Deep Learning Image Colorization Project

This project develops deep learning models to automatically colorize grayscale bird images. We explore two main approaches: a Naive CNN Model and an advanced GAN-based Model to generate realistic colorized images.

Dataset

Source: UK Garden Birds Dataset from Kaggle
Content: 20 species of UK garden birds in natural settings
Image Size: All images resized to 128×128 pixels
Task: Convert grayscale input → RGB color output

Project Structure

The project consists of three Jupyter notebooks:

1. Architecture 1 - Naive Model (`Arch-1-ATDL-FinalProject.ipynb`)

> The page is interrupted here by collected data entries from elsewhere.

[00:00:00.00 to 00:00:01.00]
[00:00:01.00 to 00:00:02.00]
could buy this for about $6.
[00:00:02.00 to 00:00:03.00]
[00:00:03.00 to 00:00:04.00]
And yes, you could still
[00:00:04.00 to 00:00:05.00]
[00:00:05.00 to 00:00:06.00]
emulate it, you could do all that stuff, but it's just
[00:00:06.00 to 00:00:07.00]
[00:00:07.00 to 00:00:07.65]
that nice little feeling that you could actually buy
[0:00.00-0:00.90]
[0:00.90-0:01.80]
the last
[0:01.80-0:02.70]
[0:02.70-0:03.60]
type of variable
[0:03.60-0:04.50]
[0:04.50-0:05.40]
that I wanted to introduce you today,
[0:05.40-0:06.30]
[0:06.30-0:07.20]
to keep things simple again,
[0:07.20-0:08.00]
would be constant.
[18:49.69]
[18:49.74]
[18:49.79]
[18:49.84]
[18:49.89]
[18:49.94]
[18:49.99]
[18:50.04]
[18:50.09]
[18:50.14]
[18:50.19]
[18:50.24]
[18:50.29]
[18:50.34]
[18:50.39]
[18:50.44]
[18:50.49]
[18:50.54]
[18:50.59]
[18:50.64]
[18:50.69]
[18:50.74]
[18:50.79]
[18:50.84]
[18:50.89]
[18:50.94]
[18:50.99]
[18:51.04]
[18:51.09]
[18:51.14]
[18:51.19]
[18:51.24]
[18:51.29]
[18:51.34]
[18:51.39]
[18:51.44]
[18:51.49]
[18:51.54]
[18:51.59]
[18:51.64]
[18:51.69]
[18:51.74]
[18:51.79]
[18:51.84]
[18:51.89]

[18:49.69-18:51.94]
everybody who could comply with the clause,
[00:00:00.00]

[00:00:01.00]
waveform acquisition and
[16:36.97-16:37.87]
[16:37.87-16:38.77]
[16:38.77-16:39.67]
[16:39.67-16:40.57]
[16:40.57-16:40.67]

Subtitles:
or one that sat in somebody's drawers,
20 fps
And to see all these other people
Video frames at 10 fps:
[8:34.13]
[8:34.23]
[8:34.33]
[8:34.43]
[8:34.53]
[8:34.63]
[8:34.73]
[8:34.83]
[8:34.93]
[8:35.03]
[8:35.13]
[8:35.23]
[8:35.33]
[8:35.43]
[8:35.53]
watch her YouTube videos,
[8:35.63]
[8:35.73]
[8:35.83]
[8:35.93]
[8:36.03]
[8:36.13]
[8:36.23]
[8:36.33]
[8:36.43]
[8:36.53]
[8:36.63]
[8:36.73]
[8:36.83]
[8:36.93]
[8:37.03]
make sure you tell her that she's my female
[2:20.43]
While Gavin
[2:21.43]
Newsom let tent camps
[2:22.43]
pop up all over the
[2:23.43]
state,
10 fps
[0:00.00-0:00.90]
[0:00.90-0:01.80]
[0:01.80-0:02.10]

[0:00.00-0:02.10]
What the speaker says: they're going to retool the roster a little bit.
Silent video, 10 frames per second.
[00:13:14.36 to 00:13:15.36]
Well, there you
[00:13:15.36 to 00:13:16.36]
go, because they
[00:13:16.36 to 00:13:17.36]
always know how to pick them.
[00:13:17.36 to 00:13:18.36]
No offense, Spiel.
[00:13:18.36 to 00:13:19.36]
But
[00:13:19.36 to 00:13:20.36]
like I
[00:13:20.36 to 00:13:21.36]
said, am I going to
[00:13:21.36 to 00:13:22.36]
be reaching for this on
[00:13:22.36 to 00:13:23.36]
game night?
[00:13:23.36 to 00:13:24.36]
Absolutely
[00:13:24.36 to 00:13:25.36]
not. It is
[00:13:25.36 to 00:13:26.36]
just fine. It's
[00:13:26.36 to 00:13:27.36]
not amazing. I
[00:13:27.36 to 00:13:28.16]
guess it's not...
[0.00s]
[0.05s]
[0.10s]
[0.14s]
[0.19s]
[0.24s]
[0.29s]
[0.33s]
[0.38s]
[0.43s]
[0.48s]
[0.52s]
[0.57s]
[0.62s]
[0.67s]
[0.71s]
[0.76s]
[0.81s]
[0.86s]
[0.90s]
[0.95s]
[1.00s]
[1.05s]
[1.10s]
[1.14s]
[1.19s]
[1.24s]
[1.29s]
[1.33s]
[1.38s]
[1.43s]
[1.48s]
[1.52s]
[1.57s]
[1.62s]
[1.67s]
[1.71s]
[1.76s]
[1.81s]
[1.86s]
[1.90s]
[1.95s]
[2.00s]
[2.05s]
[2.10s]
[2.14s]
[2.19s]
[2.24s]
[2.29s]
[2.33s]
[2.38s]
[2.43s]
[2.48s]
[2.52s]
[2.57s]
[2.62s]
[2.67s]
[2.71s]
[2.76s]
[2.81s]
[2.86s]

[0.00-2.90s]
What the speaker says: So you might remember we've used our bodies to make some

Contains three CNN autoencoder experiments with progressive improvements:

Experiment 1: Basic encoder-decoder with Conv2D and upsampling layers
Experiment 2: Enhanced with dropout layers to prevent overfitting
Experiment 3: Advanced model with batch normalization (best performing naive model)

Each model converts grayscale (1-channel) input to RGB (3-channel) output using MSE loss.

2. Architecture 2 - GAN Model (`Arc-2-ATDL-FinalProject.ipynb`)

Advanced conditional GAN (CGAN) approach with two different generator architectures:

Model 1: Pix2Pix U-Net generator with PatchGAN discriminator (47 epochs)
Model 2: MobileNetV2 transfer learning generator with improved discriminator (115 epochs)

Uses adversarial loss + L1 reconstruction loss for realistic colorization.

Based on: Isola, P., Zhu, J. Y., Zhou, T., & Efros, A. A. (2017). Image-to-image translation with conditional adversarial networks. Proceedings of the IEEE conference on computer vision and pattern recognition, 1125-1134. Paper Link

3. Test Environment (`Test-ATDL-FinalProject.ipynb`)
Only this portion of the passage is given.